When a domino is placed properly, it creates a chain that can build structures of impressive size and beauty. These chains are also the basis of numerous games that are fun and educational for children and adults alike. But what exactly makes a domino so special? In this Wonder of the Day, we’ll take a closer look at the history and science behind this iconic toy.

Dominoes have been around for centuries. The earliest ones were made of bone or wood, but modern sets are often manufactured from heavy plastics. Early dominoes had a similar function to playing cards, serving as a way for people to socialize. They were also popular in the 18th and 19th centuries as a teaching tool, helping kids learn math and social skills.

The basic principle of domino is simple: a tile with one side bearing an arrangement of numbers and the other blank or identically patterned is played onto the edge of another tile already on the table, causing it to become the start of a line that gradually increases in length. Each subsequent tile added to the chain must touch both of the matching ends. This allows the chain to develop in a snake-like shape on the surface of the table.

Like the firing of a neuron, each domino has a potential energy, and when that first domino is knocked over, it unleashes this energy into a cascade that continues in the same direction until all of the tiles are in place. In fact, a recent study by University of British Columbia physicist Lorne Whitehead demonstrated that a single domino can actually knock down things about one-and-a-half times its size.
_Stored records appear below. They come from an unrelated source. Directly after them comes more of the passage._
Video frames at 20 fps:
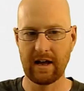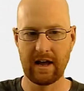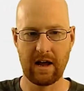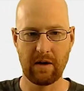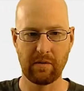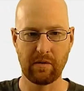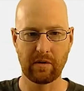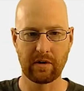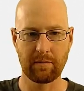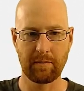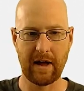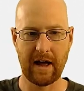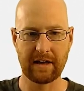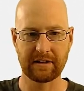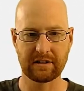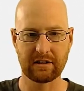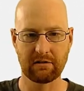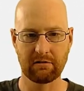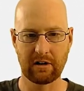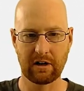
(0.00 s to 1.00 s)
And we want to
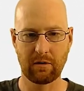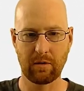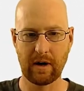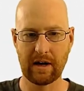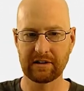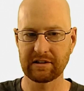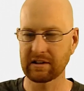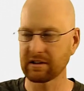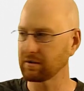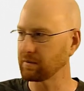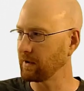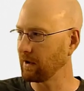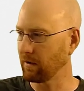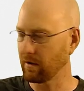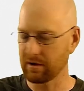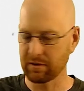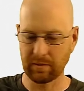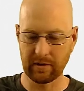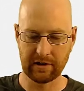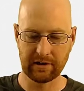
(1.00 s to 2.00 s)
pass in request because we
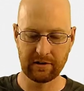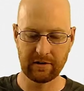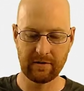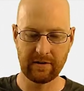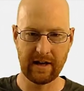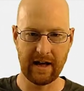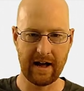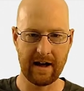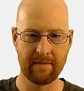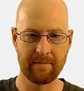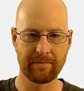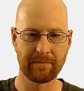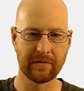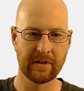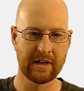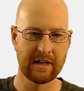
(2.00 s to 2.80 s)
always want to do that.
But the true power of a domino is that it can be triggered by a very small amount of energy, even less than the force required to push over a Tic Tac! In fact, this was the inspiration for a 1983 video demonstration of what’s known as the “domino effect” that went viral. It featured University of Toronto physics professor Stephen Morris setting up 13 dominos, each of which was 5 millimeters tall and only 1 millimeter thick. When the first domino was toppled, it caused the rest of the chain to fall in a cascade over three feet long!
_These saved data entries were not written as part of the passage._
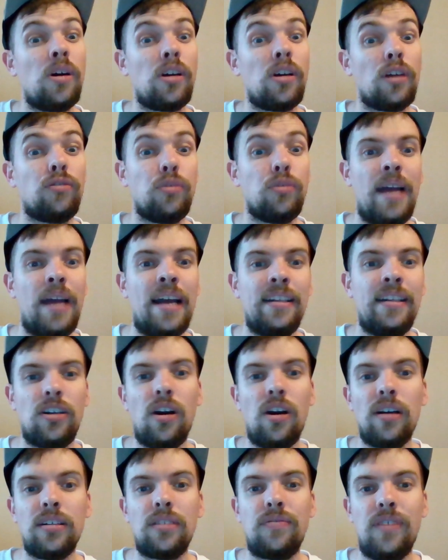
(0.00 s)
card from your hand in
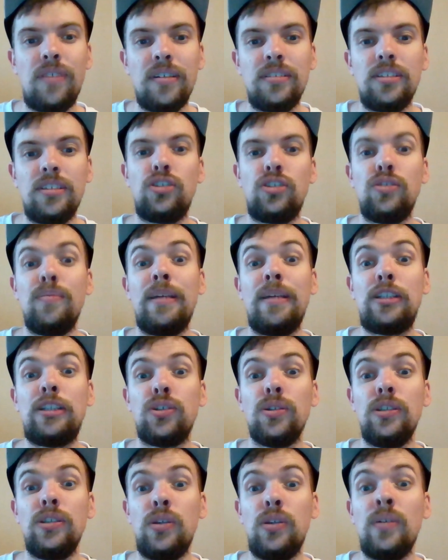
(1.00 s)
card advantage to make
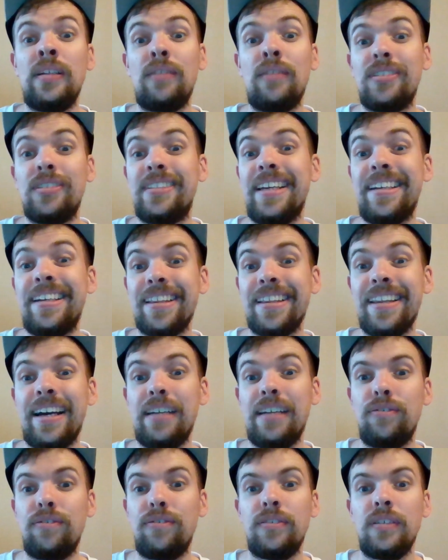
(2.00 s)
sure you don't have to take a
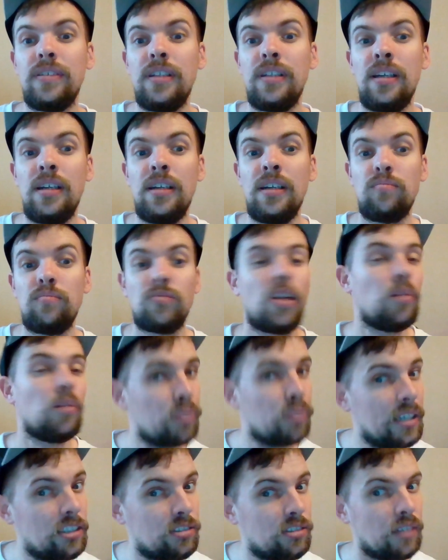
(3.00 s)
life.
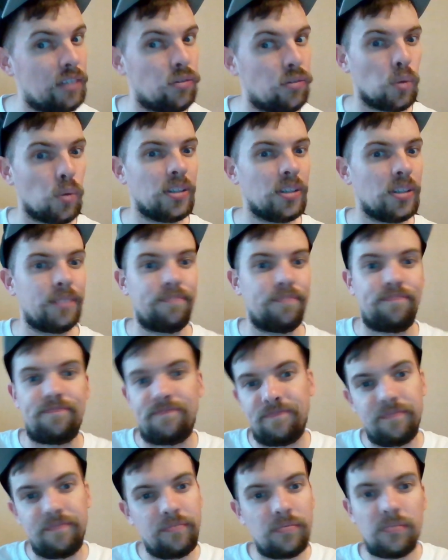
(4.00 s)
Pretty straightforward.
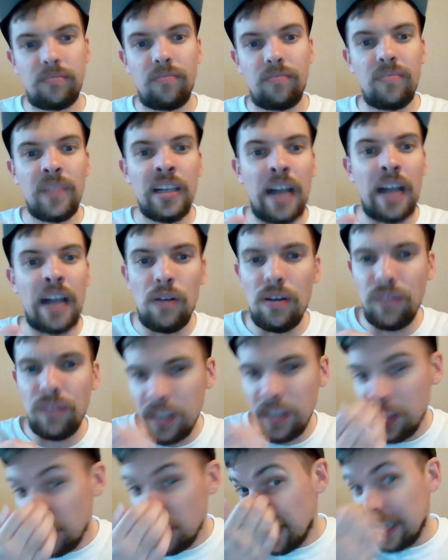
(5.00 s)

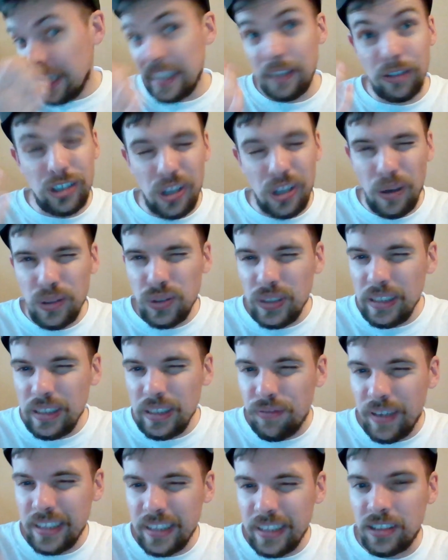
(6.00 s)
However, there is also
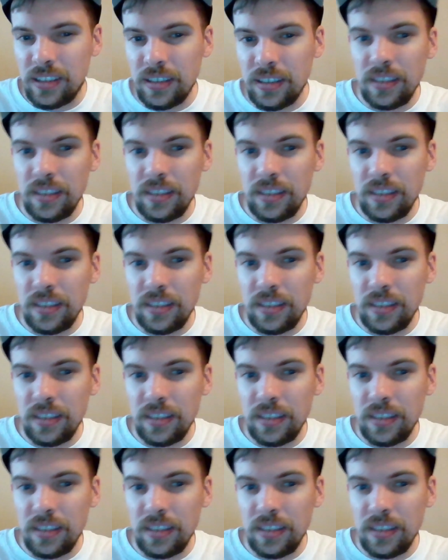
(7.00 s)
event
The lesson for writers here is clear: If you want your story to succeed, make sure your scenes are spaced correctly. Just like dominoes, scenes that don’t advance the story or are at the wrong time will simply fail to do their job and leave readers wondering what’s next. Whether you’re a pantser who writes off the cuff or prefer to use an outline program such as Scrivener, paying attention to the way your scenes are positioned will help keep your reader engaged.